===== Material shown =====

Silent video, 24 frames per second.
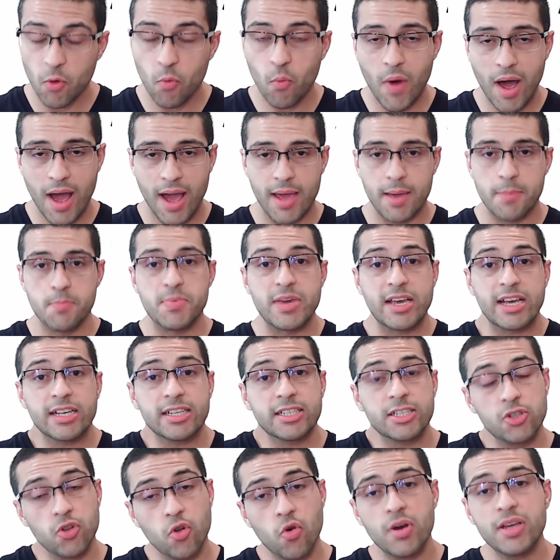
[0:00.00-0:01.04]
Why?
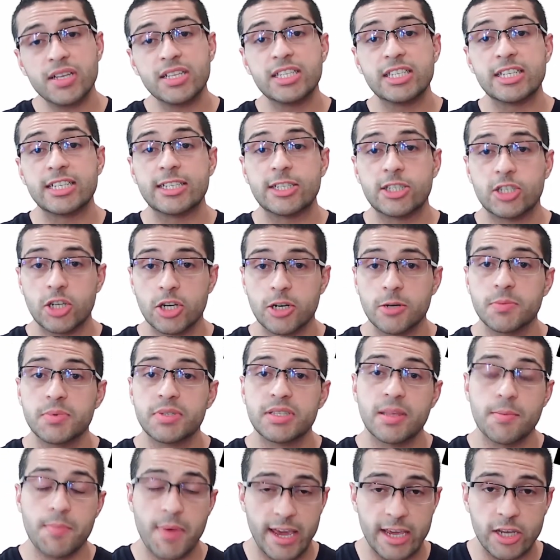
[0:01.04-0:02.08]
Because noise disturbs
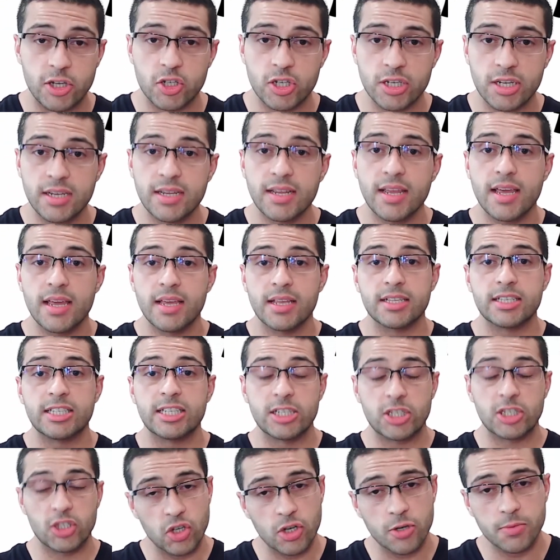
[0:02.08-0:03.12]
the patient, it
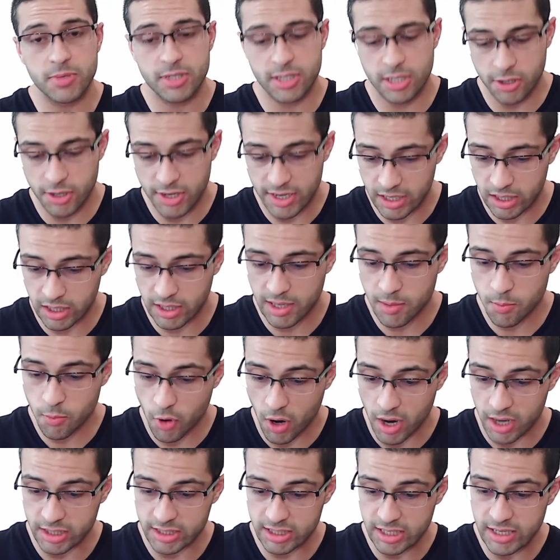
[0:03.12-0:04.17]
disturbs their healing
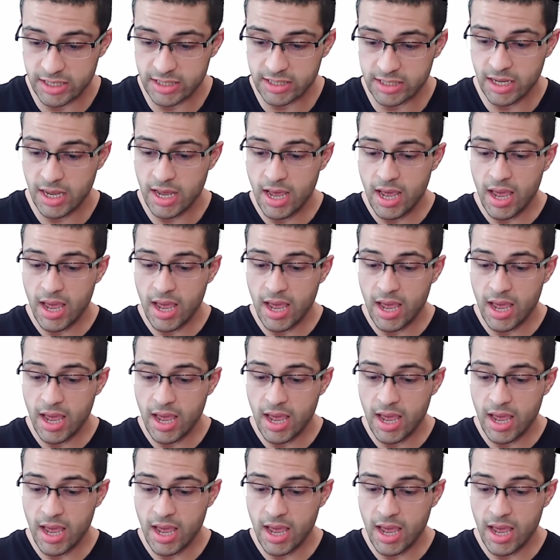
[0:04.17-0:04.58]
process,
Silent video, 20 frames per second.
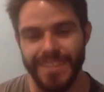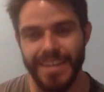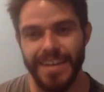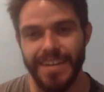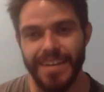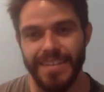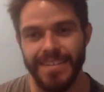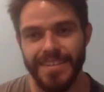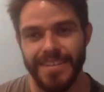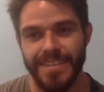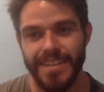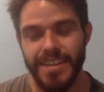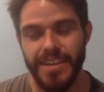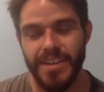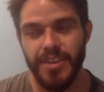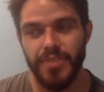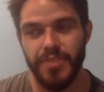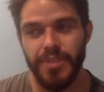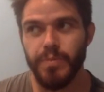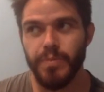Yeah.
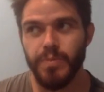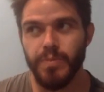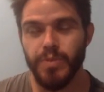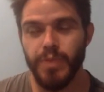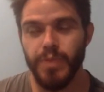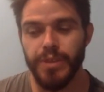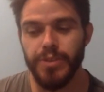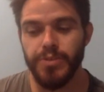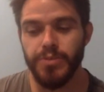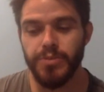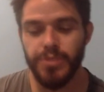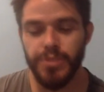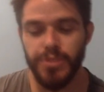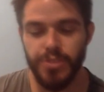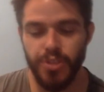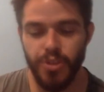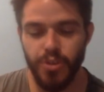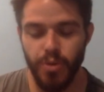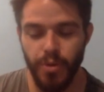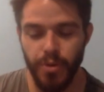So I use this
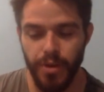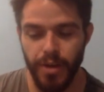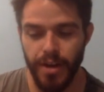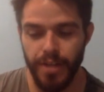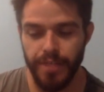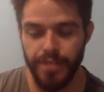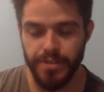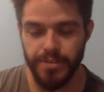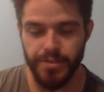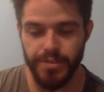quote often.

=====

Task description> Wherever an image sits in the data, omit it; everything else must be copied exactly.

Output for this task>
Silent video, 24 frames per second.
[0:00.00-0:01.04]
Why?
[0:01.04-0:02.08]
Because noise disturbs
[0:02.08-0:03.12]
the patient, it
[0:03.12-0:04.17]
disturbs their healing
[0:04.17-0:04.58]
process,
Silent video, 20 frames per second.
Yeah.
So I use this
quote often.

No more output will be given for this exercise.